President Tebboune: Algeria to Create Free Trade Zones With 5 African Countries in 2024

Algeria will create, in the current year 2024, several free trade zones with Mauritania, Mali, Niger, Tunisia and Libya, the President of the Republic, Abdelmadjid Tebboune, announced in an address during a videoconference, on the occasion of the 41st meeting of the Steering Committee of Heads of State and Government of the New Partnership for Africa’s Development (NEPAD).
President Tebboune said that “Algeria will witness, in 2024, the creation of free zones with sister countries, starting with Mauritania, then the Sahel countries such as Mali and Niger, in addition to Tunisia and Libya.”
He added that “this integration concerns, in particular, the improvement of infrastructure through the strengthening of Public/Private partnerships, the exploitation of national resources, the use of regional and international infrastructure development funds and other innovative financing tools”.
Tebboune asserted “the great importance that Algeria attaches to investing in the infrastructure, especially in vital fields such as energy, transportation and communications.”
This also involves improving regional production and trade networks through strengthening production capacities and continuing efforts to promote the role of the industrial sector but also to join value-added chains. on a global scale, by promoting the diversity of African industries, supported by Algeria, affirming that Algeria attached major interest to investment in basic infrastructure.
In this context, he recalled the large-scale projects with a continental dimension launched by Algeria, such as the Trans-Saharan Road project linking six African countries, and the highway project linking the cities of Tindouf (southern Algeria) and Zouerate in Mauritania.”
Abdelmadjid Tebboune also underlined Algeria’s commitment to achieving the objectives of economic development and continental integration and the importance of working to improve the effectiveness of economic integration in Africa.
Algeria also launched the Trans-Saharan fibre optic backbone project to develop the regional digital economy in the Sahel, as well as the trans-Saharan gas pipeline which transports gas from Nigeria to Europe via Algeria and the project to develop the rail transport network throughout the national territory, which will be extended to neighbouring countries, following the vision of the trans-Saharan road”, he added.
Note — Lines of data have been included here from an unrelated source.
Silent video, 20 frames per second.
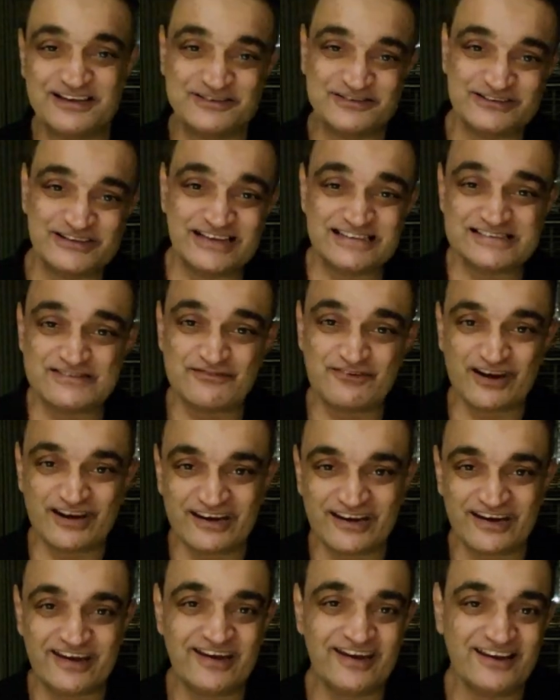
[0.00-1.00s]
So that's a
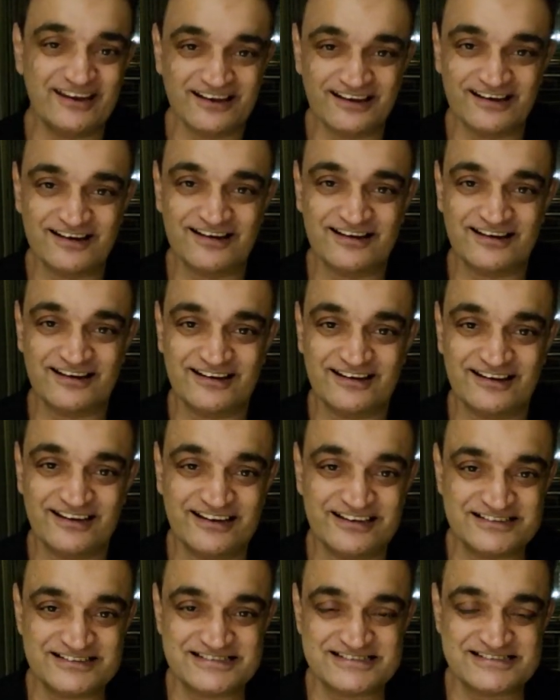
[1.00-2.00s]
very
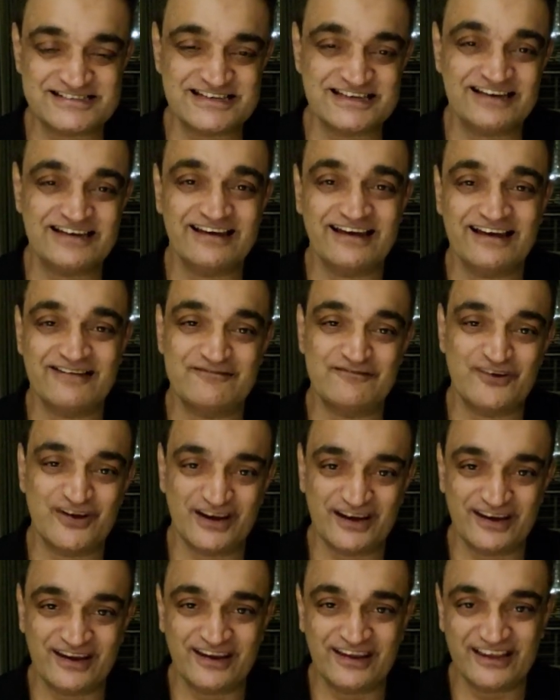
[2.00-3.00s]
interesting and
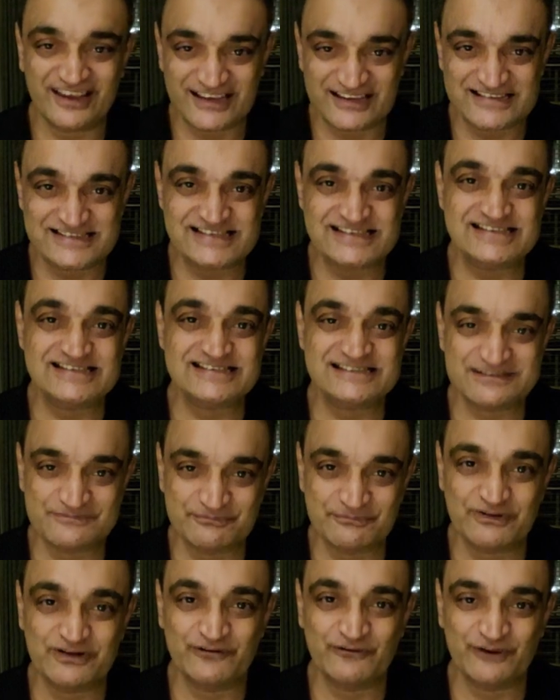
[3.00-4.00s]
very easy,
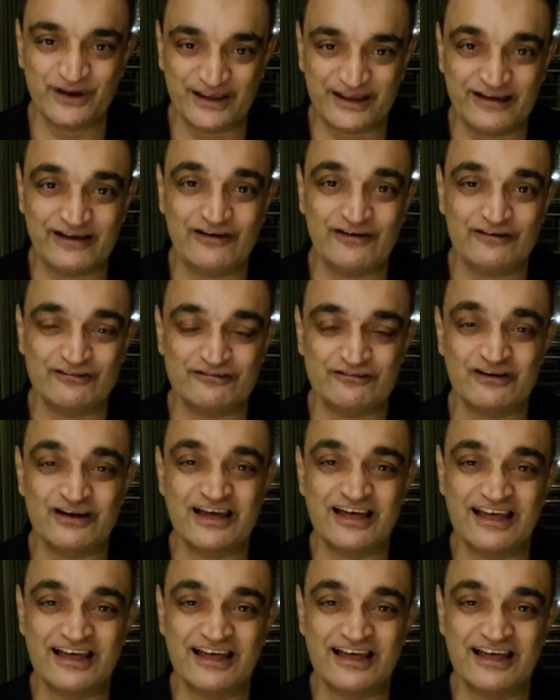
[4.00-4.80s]
simple way of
Algeria’s President called for “the necessary mobilization of more human, technical and financial resources to execute the main continental projects included under the African development agenda for 2063, in addition to strengthening efforts to achieve continental complementarity and integration, including the acceleration of the implementation of the agreement on the African Continental Free Trade Area”.
He concluded his address by calling for support for initiatives aimed at the development of Africa, in particular infrastructure and industrial transition projects as part of the establishment of security and the achievement of expected development.